Secondo Tonellato, 34 years old, disembarked in Adelaide on 2 September 1927. He arrived with Giovanni Santin and records show that they lived on the same road in Caselle di Altivole. Secondo’s wife, Elisabetta and their five children, Lui, Rosina, Alberto, Lino and Orlando were reunited with him in June 1935. Assunta, niece of Secondo, joined the family in 1937 after her mother died soon after giving birth.

Lui married Italia Bergamin and had two children, Adrian and Luciana. Rosina married Lui Santin and their children were Sandra, Denis, Johnny and Denise. Albert married Mary Zoanetti and had four children, Linda, Raymond, Janet and Diana. Lino (Nino) married Rosanna Accatino and had two children, Terry and Steven. Orlando (Nano) married Lea Griguol and their children are Pauline, Sue, Chris, Paul and Leanne. Assunta married Angelo Giovannini.

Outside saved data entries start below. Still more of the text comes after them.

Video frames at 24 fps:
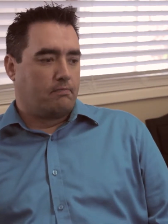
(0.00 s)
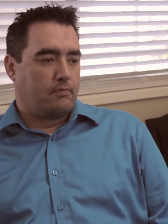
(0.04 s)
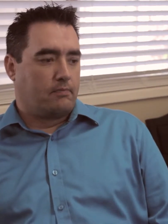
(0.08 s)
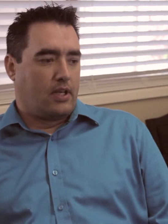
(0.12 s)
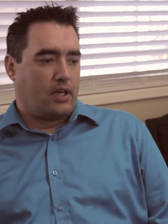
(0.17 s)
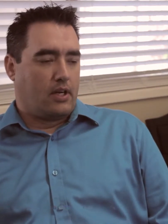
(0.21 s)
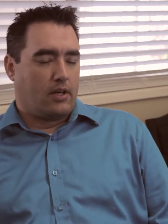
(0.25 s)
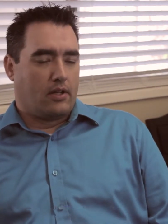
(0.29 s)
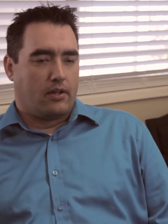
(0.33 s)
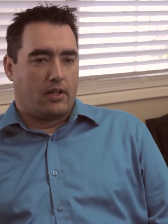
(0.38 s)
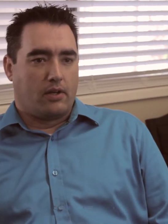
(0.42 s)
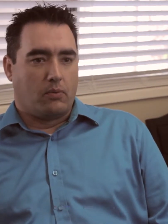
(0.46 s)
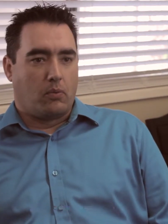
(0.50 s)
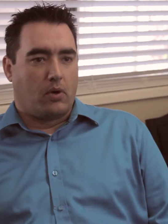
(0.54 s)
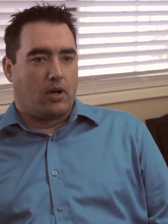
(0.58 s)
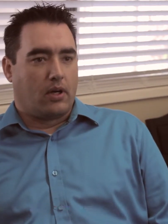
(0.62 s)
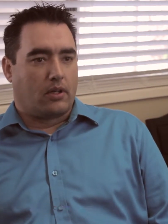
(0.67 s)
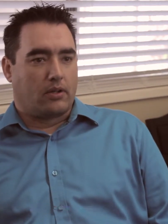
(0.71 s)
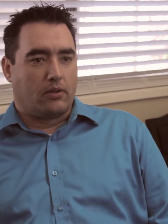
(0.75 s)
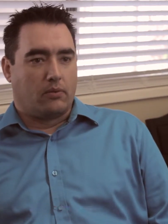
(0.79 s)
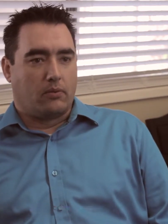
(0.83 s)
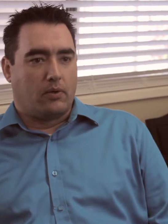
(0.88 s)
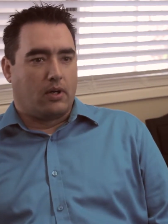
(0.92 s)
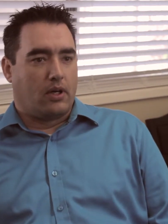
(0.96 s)
Here they
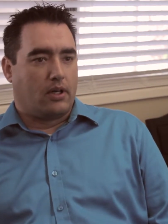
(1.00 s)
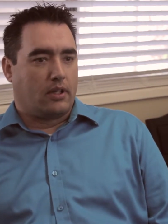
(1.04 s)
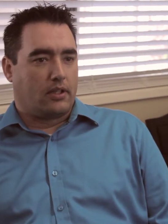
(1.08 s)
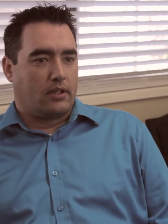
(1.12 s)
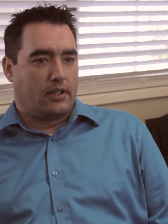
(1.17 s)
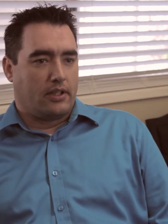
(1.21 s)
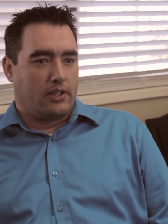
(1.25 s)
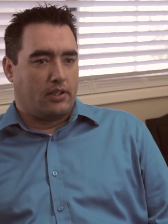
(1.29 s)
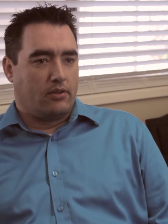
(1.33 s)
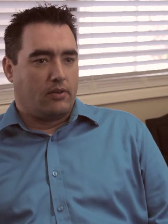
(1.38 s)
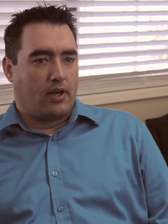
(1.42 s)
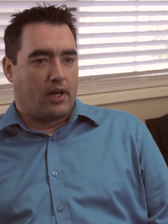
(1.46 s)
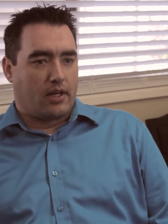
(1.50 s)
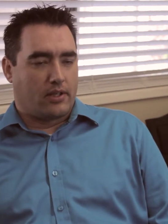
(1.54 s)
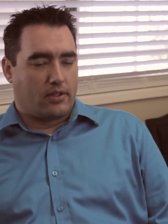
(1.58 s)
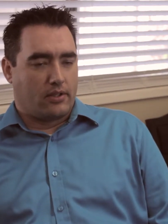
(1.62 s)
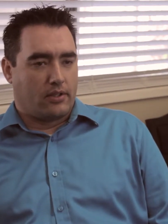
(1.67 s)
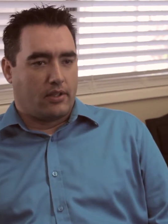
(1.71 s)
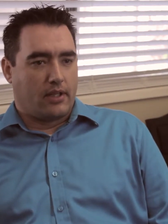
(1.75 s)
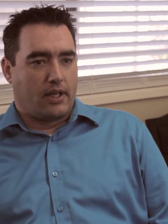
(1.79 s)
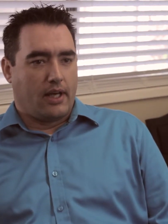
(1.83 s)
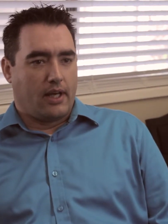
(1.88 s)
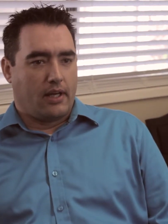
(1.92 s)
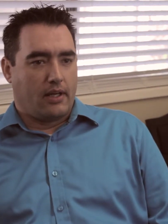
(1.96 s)
walk the walk, like you
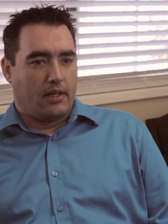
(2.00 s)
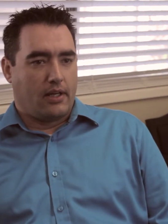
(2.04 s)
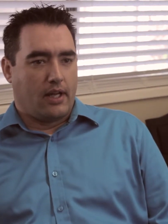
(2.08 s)
actually get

Angelo Piovesan, c 1927. Photo, courtesy, Bruno Piovesan.

 

Angelo Piovesan, aged 22 years, from Ponzano Veneto arrived also on 2 September 1927 with Secondo and Giovanni and was known to the Tonellato family. Angelo married Rosalia Zanatta, his girlfriend, by proxy and she joined him in September 1934. Angelo’s brothers, Attilio and Mario also migrated to Adelaide. Attilio first arrived in 1937 and after returning to Ponzano Veneto, he married Claudina Mattiazzo and they arrived with their daughter, Edda in 1947 and spent some years in Adelaide. Mario and his wife Vittoria nee Teso migrated in January 1950 and their sons, Angelo, Renzo and John were born in Adelaide.

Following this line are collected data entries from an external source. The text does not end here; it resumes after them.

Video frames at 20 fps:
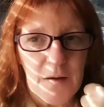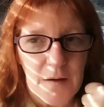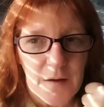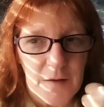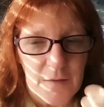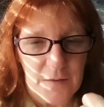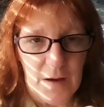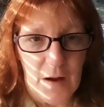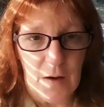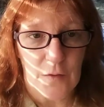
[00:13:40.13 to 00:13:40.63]

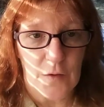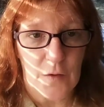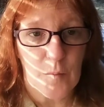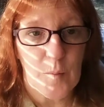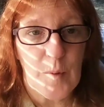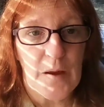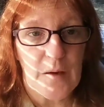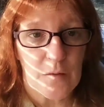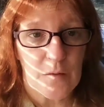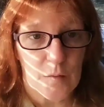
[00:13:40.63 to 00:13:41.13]
is how they're
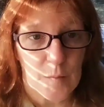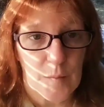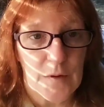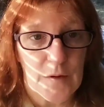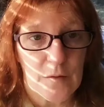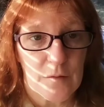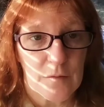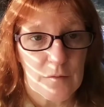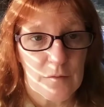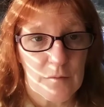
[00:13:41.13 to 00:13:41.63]
paying their
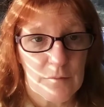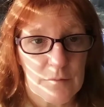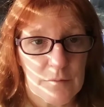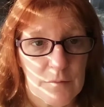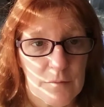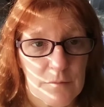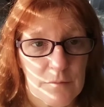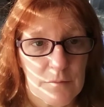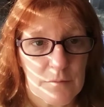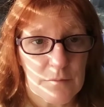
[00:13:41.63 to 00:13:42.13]
bills,
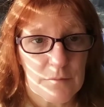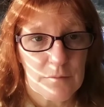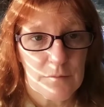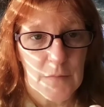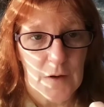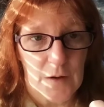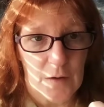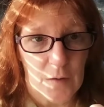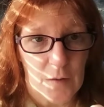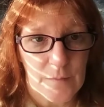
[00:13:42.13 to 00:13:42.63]

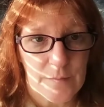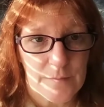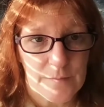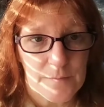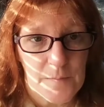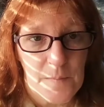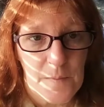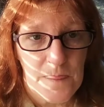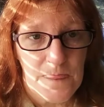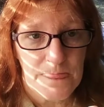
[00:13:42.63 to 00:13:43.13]
you know.
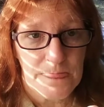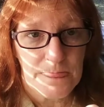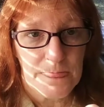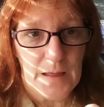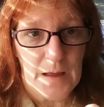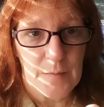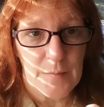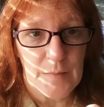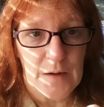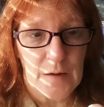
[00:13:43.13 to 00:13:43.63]

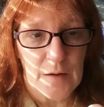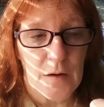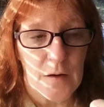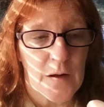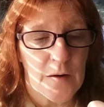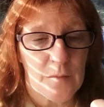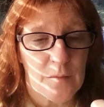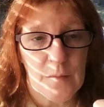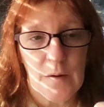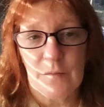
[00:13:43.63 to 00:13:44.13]
I mean, a
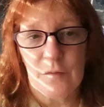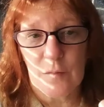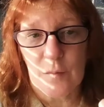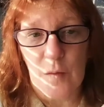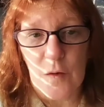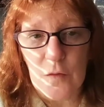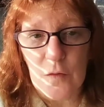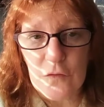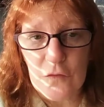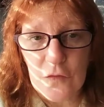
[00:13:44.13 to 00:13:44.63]
lot of them have
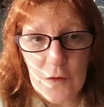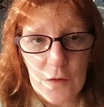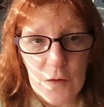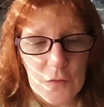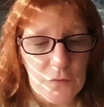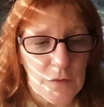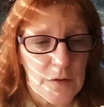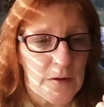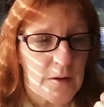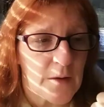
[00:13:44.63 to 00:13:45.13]
small
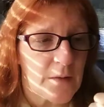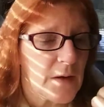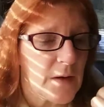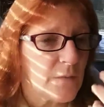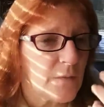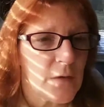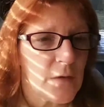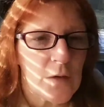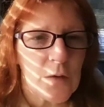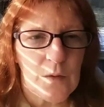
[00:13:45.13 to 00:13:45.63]
children, they
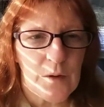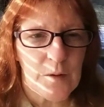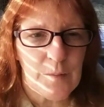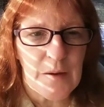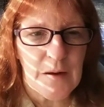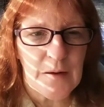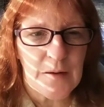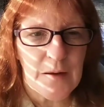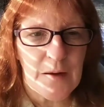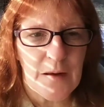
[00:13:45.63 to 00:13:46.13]
have, you know what I
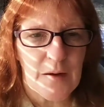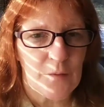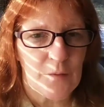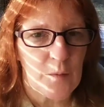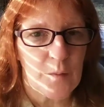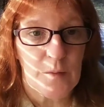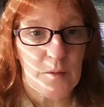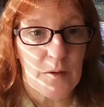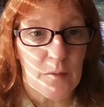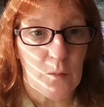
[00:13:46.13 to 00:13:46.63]
mean, like,
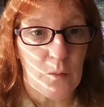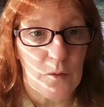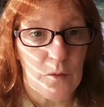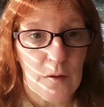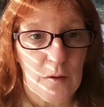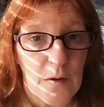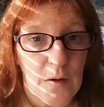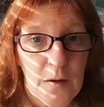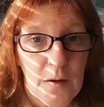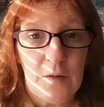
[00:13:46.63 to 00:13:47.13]
everybody,
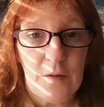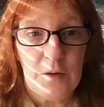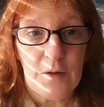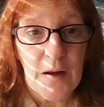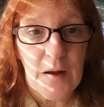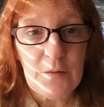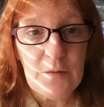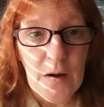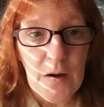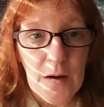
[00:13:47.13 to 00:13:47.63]
it's
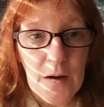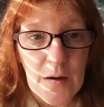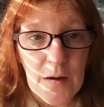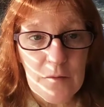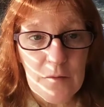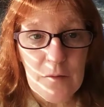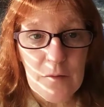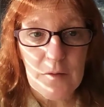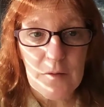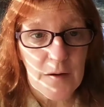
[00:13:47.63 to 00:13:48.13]
life,
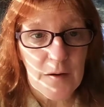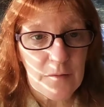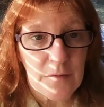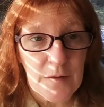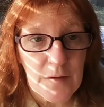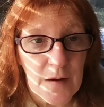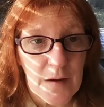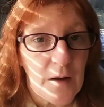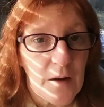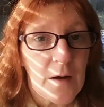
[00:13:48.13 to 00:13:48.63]
guys. Like I
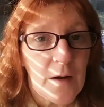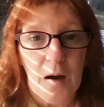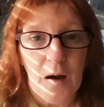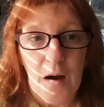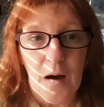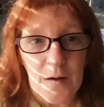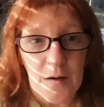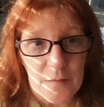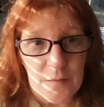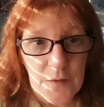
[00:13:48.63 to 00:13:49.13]
said,
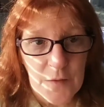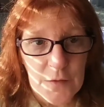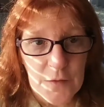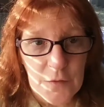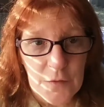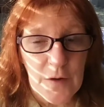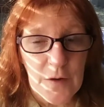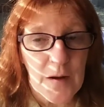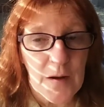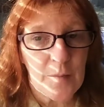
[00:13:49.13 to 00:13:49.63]

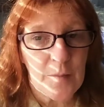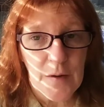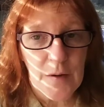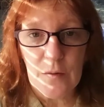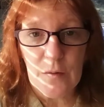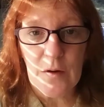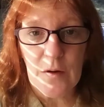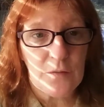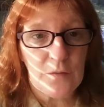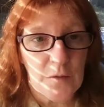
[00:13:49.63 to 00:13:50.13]
unfiltered and
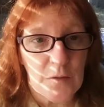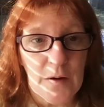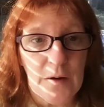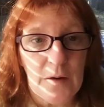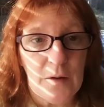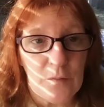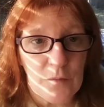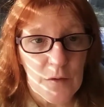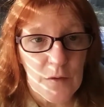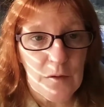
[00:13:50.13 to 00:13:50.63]
about as
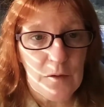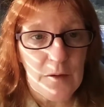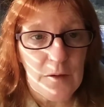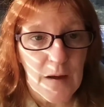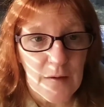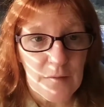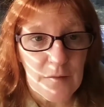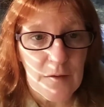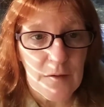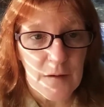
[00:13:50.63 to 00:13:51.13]
fucking real
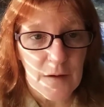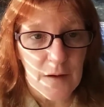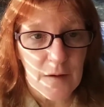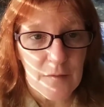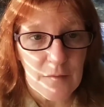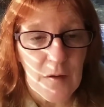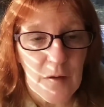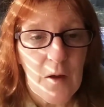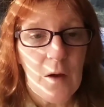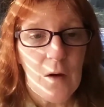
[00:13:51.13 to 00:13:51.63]
as it
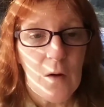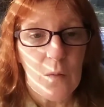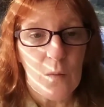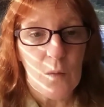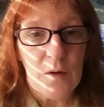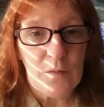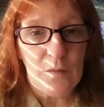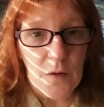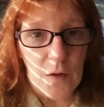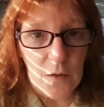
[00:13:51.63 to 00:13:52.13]
gets.
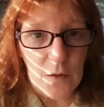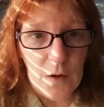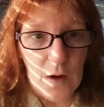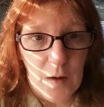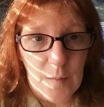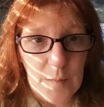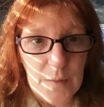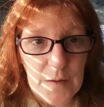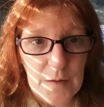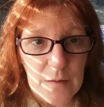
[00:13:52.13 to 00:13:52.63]
We've all
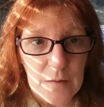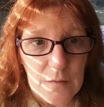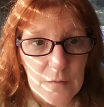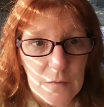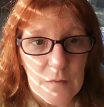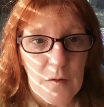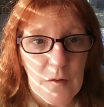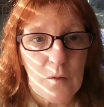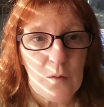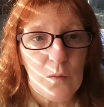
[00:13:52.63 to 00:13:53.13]
got
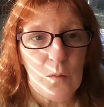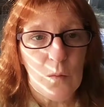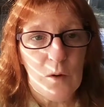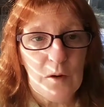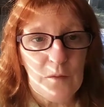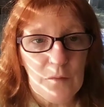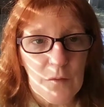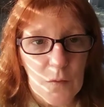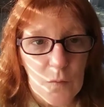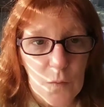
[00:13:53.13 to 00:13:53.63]
bills.
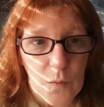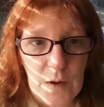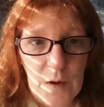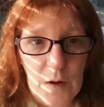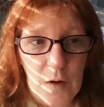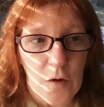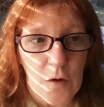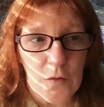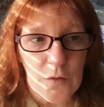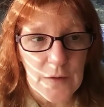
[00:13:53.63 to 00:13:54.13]
We
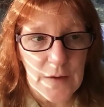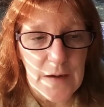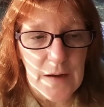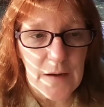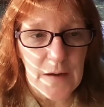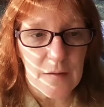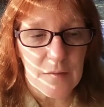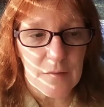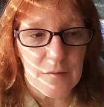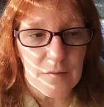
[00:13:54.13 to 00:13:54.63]
all
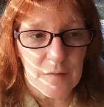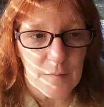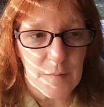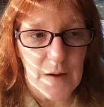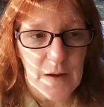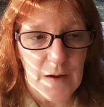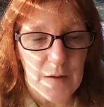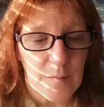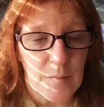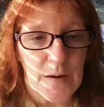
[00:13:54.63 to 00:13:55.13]
need to
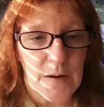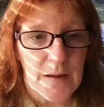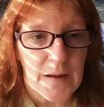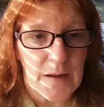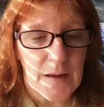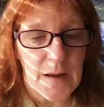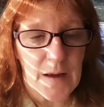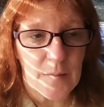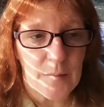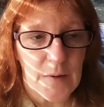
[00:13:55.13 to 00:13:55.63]
make
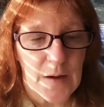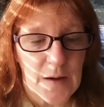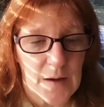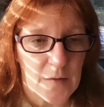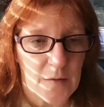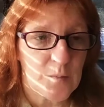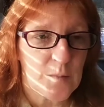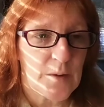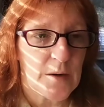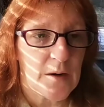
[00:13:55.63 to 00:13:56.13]
money. And my
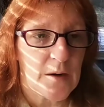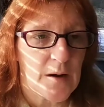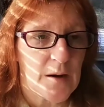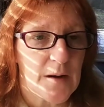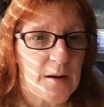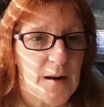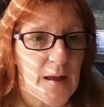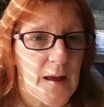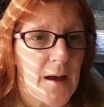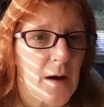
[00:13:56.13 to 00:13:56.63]
husband and
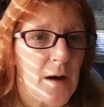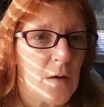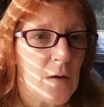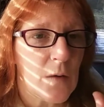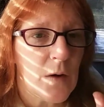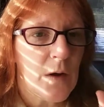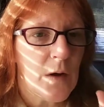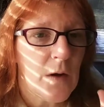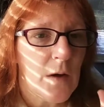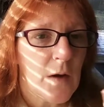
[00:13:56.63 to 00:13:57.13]
I
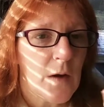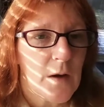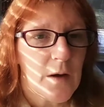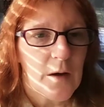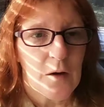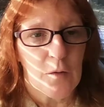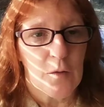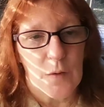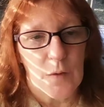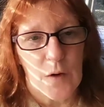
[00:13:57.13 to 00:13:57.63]
now,
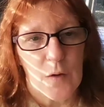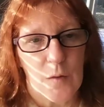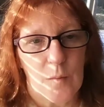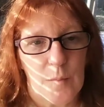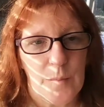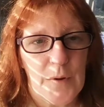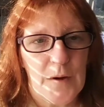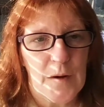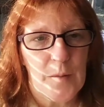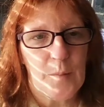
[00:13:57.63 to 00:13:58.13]
here we go,
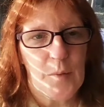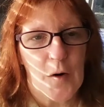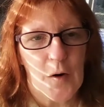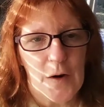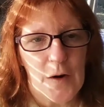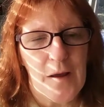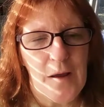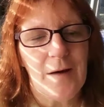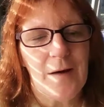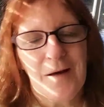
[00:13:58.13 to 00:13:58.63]
pity
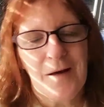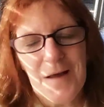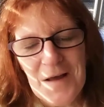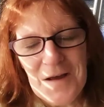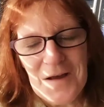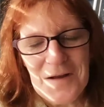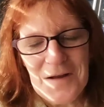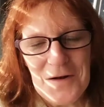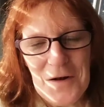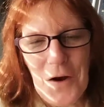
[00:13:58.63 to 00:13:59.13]
party.
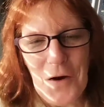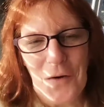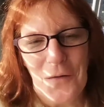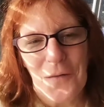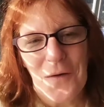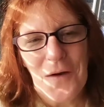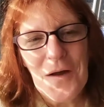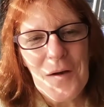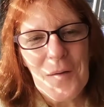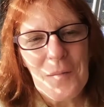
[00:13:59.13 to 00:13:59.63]

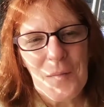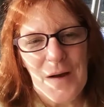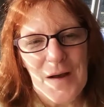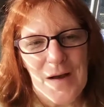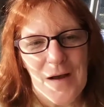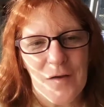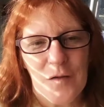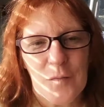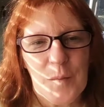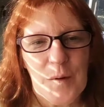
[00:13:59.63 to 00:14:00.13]
No,
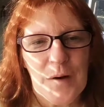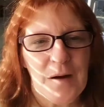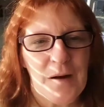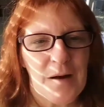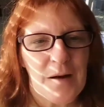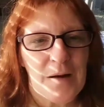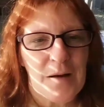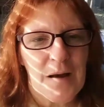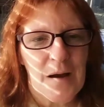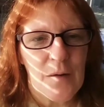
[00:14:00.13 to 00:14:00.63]
my husband and
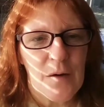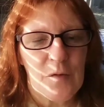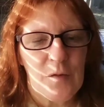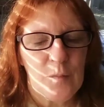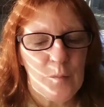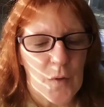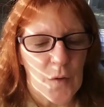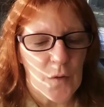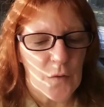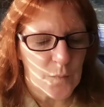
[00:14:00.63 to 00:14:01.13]
I now
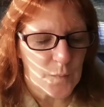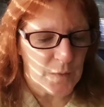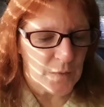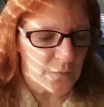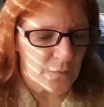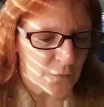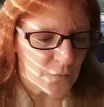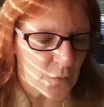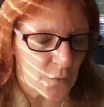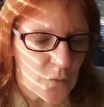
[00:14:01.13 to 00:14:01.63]
have both
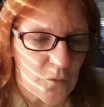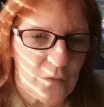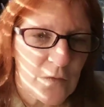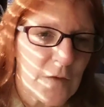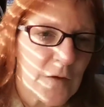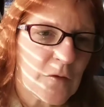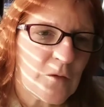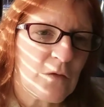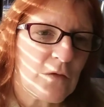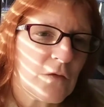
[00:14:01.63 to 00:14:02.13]
been forced
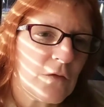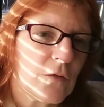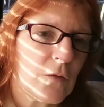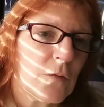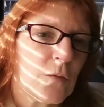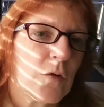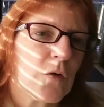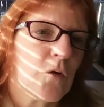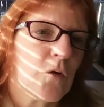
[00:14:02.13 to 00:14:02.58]
into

Two Ballestrin brothers and a cousin, from Vallà arrived together on 15 September 1927. Antonio was 25 years old.

Antonio Ballestrin Passport photo. NAA: A435, 1945/4/6540.
Isidoro Ballestrin, passport photo. NAA: A435, 1947/4/2012.

Isidoro was 22 years and their cousin, Giuseppe was just 17 years old. In 1934 they returned to Italy and married women who were adventurous enough to make their life in Australia. Antonio married Romilda Minato, Isidoro married Maria Gina Andreazza and they had three children, Santin, Frankie and Dolfina.

 

Giuseppe married Cesira Tieppo and their three children, Lino, Norma and Louis, were born in Adelaide.

Giuseppe Ballestrin, passport photo 1927. NAA: A435, 1947/4/2013.

Other members of the Ballestrin families emigrated to Australia before World War II including Antonio and Isidoro’s mother, Santa Agata, their sister, Luigia. Their brother, Narciso arrived before his wife, Maria nee Dotto  and son Egidio.  Narciso and Maria’s three other children, Lina, Silvano and Norina were born in Adelaide.

 

Giusepppe’s brother Ermenegildo and sister Ida Maddalena also emigrated to Australia. Ermenegildo married Norina Berti and their sons, Ric and Angelo were born in Adelaide.

Eighteen-year-old cousins, Pietro and Gino Berno from Riese disembarked in Adelaide on 12 October 1927. Pietro worked in partnerhips with his brother, Albert. Pietro married Antonietta Pastro in Italy in 1948 and in Adelaide, they had three children, Roberto, Remo and Diana. The family returned to Riese Pio X in 1969. Gino Berno married Jean Dyson in 1933 and they had two children, Max and Lance. After divorcing, he married Irma Gomeriato.

(Vittorio) Pietro Berno, passport photo, 1927. NAA: A435, 1946/4/510.
Gino Berno, Adelaide, c 1953. Photo supplied by the Zampin family.

 

 

Vittorio Marchioro, Adelaide c 1938. Photo, courtesy Johnny Marchioro.

 

Vittorio Marchioro was 21 years old when he arrived in Adelaide from Malo on 17 December 1927. He was sponsored by his brother Francesco. He married Angelina Marchioro from Monte di Malo by proxy in 1937 and she joined him in January 1938. They had two children, Johnny and Romano.

 

Silvano Zampin, c 1950s. Photo supplied by the Zampin family.

 

Silvano Zampin was 17 years old when he arrived from Riese on 17 January 1928. He had been sponsored by his brother Pietro who had arrived about two years earlier but was killed in an accident in 1930. Silvano married Amelia Katherine Shaw in 1931 and they had nine children, Milva, Bruna, Roma, Angela, Christina, Virginia, Sandra, Cynthia and Peter.

 


Australia is richer because of this group, and other migrants, who had the courage, vision and perseverance to begin a new life and raise families. The Veneto market gardener families and their community have made a significant contribution for many years.